Professor Tim Spector, the lead scientist behind the ZOE Covid Study, said he expects infection levels to continue increasing for another week before declining, but not to the same degree as previous waves.
He said that face masks and self-isolation are key to keeping infection levels down and urged people to stay at home if they have symptoms.
He said: “Wearing masks and isolating for a minimum of five days if you get the virus. If you’re not testing, you should assume it’s Covid at the moment because it’s far more prevalent than anything else out there.
“It’s much more likely to be Covid than a summer cold.”
If you do fall ill with Covid, here’s what you need to know about the contagious period and the latest guidance on self-isolation.

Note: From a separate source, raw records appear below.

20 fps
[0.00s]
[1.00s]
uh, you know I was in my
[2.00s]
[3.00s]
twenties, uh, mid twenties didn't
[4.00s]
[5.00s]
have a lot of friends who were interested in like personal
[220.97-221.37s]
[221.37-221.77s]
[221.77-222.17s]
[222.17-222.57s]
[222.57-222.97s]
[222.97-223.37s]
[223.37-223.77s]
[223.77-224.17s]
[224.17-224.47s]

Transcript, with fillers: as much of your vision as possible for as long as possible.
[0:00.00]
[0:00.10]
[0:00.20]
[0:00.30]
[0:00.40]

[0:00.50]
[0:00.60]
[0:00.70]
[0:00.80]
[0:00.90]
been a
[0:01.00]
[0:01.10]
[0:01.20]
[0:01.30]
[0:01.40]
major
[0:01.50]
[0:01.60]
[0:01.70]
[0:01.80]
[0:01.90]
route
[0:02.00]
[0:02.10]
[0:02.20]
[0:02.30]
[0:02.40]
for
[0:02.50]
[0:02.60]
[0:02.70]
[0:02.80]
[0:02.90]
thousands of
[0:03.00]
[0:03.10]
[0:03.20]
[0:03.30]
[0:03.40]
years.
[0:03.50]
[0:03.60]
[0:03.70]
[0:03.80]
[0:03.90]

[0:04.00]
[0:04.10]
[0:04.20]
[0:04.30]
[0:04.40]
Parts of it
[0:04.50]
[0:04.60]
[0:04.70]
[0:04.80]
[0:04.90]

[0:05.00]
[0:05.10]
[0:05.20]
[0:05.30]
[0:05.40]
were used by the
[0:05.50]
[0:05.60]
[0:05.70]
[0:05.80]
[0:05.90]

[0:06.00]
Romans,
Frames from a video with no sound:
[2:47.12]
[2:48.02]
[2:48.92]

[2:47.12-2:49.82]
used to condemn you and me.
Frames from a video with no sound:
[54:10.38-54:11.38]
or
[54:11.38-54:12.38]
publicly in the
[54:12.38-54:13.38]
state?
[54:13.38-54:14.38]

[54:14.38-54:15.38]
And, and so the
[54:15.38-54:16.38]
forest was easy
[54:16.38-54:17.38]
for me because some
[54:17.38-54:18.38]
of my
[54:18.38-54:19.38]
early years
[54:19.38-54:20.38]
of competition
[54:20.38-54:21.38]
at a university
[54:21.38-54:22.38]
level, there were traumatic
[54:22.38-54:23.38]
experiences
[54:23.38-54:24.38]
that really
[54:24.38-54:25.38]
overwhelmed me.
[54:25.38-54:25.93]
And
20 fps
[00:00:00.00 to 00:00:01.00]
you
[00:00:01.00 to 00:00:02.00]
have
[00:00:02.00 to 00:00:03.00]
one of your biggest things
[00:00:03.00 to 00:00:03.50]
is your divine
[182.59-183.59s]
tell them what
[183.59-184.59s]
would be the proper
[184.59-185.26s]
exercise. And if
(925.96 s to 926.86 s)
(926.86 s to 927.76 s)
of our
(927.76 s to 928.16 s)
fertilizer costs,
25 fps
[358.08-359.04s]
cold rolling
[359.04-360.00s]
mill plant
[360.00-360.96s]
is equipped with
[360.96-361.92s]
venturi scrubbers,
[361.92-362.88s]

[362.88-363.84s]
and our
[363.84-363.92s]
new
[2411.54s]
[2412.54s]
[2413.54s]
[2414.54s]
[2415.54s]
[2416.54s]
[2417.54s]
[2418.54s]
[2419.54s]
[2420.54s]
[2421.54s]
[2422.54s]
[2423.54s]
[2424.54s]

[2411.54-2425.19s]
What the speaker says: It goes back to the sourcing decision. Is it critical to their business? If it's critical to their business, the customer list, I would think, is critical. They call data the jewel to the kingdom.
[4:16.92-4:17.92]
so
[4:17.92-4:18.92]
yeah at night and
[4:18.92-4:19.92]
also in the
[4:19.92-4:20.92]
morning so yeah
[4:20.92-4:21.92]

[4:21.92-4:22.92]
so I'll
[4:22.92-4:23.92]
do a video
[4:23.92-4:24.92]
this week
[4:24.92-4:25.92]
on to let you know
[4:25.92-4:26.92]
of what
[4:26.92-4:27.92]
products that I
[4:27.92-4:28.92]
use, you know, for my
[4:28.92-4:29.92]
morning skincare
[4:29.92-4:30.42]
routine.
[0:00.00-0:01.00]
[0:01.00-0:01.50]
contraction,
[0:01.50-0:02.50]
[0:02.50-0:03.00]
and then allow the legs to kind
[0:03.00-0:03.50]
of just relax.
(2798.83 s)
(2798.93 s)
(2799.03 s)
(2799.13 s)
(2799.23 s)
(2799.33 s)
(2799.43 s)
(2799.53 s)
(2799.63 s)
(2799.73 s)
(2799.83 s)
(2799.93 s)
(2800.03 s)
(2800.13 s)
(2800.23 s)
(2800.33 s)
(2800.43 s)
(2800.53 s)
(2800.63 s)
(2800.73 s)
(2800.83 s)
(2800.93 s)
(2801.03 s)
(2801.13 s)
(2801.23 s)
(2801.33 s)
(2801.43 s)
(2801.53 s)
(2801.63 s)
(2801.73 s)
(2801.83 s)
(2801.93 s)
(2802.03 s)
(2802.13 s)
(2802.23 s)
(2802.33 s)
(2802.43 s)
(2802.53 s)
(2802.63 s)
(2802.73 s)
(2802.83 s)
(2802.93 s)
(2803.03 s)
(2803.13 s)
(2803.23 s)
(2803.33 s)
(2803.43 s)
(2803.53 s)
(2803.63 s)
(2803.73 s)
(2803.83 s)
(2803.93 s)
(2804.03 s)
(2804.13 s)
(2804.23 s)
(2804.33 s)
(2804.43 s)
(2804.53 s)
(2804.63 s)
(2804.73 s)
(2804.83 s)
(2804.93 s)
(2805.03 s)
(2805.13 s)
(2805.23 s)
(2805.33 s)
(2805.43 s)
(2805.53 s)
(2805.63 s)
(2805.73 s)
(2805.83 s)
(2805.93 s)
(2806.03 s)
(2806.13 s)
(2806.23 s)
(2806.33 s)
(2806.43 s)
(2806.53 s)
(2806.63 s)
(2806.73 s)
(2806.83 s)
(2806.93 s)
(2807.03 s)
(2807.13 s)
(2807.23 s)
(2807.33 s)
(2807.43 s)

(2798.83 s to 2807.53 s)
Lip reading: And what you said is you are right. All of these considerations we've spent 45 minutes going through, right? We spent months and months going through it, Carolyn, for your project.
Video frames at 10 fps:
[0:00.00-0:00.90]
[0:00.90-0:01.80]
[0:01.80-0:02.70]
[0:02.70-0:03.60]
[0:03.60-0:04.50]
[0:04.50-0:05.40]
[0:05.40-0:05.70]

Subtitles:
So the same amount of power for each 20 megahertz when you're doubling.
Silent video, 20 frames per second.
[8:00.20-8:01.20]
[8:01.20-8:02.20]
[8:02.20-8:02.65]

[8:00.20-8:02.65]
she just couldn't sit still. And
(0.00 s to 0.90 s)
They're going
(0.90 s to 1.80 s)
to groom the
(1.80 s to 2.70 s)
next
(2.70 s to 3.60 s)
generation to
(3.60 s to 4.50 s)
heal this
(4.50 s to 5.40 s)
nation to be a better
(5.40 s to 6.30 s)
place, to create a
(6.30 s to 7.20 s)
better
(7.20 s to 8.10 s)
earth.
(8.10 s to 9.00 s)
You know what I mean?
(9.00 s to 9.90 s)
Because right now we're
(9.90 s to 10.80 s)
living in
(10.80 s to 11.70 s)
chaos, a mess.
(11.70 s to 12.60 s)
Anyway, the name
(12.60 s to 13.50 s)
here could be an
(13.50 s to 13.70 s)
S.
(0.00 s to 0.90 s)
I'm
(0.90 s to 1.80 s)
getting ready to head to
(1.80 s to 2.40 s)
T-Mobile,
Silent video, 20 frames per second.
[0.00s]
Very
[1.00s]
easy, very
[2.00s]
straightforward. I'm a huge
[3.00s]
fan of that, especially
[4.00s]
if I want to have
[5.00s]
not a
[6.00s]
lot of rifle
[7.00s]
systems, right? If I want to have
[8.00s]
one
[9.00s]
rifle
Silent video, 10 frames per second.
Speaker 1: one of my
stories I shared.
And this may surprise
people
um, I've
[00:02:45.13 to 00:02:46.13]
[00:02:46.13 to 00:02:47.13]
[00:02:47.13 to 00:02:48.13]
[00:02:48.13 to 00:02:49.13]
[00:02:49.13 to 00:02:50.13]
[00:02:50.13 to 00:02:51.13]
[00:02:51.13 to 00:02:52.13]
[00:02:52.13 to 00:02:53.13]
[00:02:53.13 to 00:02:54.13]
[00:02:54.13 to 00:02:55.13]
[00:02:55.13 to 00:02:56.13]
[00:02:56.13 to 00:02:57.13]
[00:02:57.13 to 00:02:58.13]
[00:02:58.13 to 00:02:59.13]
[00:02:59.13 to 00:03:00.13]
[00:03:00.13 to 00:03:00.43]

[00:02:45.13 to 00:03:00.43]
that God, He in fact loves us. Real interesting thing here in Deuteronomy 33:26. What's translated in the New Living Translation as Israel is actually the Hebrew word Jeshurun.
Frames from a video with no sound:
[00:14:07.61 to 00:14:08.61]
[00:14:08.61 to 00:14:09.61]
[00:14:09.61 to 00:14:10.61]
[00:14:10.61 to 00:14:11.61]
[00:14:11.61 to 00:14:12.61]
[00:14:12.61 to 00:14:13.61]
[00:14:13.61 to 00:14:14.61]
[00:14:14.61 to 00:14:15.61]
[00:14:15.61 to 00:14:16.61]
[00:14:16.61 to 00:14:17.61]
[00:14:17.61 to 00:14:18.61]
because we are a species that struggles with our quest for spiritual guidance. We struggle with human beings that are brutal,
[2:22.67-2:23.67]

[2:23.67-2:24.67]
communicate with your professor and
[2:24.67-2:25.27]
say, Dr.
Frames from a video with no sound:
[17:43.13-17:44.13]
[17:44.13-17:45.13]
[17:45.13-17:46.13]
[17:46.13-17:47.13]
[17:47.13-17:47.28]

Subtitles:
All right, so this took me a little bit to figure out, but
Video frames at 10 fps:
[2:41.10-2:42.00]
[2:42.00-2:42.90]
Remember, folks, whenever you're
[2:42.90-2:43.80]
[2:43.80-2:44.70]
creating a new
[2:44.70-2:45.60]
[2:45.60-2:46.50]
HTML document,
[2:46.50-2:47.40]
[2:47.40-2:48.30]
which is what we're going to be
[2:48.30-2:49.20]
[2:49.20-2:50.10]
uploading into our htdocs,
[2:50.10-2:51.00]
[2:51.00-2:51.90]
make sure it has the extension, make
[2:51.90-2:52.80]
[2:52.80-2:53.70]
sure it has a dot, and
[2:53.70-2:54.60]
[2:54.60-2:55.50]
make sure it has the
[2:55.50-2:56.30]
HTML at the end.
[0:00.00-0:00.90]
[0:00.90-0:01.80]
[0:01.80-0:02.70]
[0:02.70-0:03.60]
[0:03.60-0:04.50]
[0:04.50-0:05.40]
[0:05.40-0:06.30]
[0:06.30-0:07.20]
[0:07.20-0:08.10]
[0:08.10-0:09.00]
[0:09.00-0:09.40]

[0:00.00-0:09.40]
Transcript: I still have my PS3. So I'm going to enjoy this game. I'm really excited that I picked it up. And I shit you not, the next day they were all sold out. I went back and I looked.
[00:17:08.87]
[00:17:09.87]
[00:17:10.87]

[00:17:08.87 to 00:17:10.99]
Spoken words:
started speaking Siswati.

How long are you contagious with Covid?
Covid is spread via small droplets in the air and is easily transmitted through close contact with people who are infected.
It is spread when a person with the virus breathes, speaks, coughs or sneezes, and can be passed on even if someone does not have any symptoms.
It can also be picked up by touching surfaces where infected droplets have landed, so it is important to thoroughly wash your hands to minimise the risk.
People who have Covid can pass the virus to others from around two days before they start to display symptoms.
Those infected can then remain contagious for up to 10 days after symptoms appear, according to the UK government.
It is possible to spread the virus to others even if symptoms are mild, or non-existent, which is why you must self-isolate if you contract it.
When are you most infectious after a positive test?
Findings from a study published in The Lancet Microbe last year suggested that people are most infectious in the first five days after the onset of symptoms.
However, more recent research, published in JAMA Internal Medicine, found people are most contagious two days before and three days after they develop symptoms.
The European Centre for Disease Prevention and Control (ECDC) has said that adults with mild to moderate symptoms remain infectious no longer than 10 days after symptoms begin, regardless of the variant.
Adults with severe to critical illness, or severe immunosuppression, can still be contagious for up to 20 days after symptoms start.
The good news is that evidence suggests people who are fully vaccinated and contract Covid can have comparable amounts of virus in their body as someone who is unvaccinated, but they were less infectious overall.
How long do I need to self isolate?
The legal requirement to self-isolate after a positive Covid test ended across the UK earlier this year, with the governments instead asking people to take “personal responsibility”.
In England, it is recommended that you follow NHS guidance if you feel unwell. The NHS says you should stay at home and avoid contact with other people if you:
- have any symptoms of Covid and have a high temperature, or you do not feel well enough to go to work or do your normal activities
- have tested positive for Covid
If you have Covid you can pass on the virus to other people for up to 10 days from when your infection starts, although many people will no longer be infectious to others after five days. Those who test positive are urged to avoid meeting people at higher risk from Covid for 10 days.
If you live in Scotland, the Scottish Government recommends following the advice on NHS Inform.
If you test positive, you should stay at home and avoid contact with other people for five days after the day you took your test, or from the day your symptoms started (whichever was earlier).
If you have not tested positive, you should try to stay home until you feel better.
In Wales, you should self-isolate and order a test if you display Covid symptoms and continue to self-isolate until you get your result.
If the test is negative you can leave isolation immediately, but if it is positive you should isolate for five full days and then take another test, plus another the following day.
If both are negative you can leave isolation. If either one is positive, you should continue isolating until you get two negative results in a row, or until day 10, whichever is sooner.
In Northern Ireland, people are advised to isolate immediately if they have Covid symptoms or have tested positive.
If you display Covid symptoms you should self-isolate, order a test and remain in isolation until you get your result. If the test is negative you can leave isolation immediately.
If it is positive, you should stay at home and avoid contact with people for five days after the day of the test, or from the day symptoms started - whichever was earlier.
As children tend to be less infectious than adults, this period is reduced to three days for children and young people under the age of 18.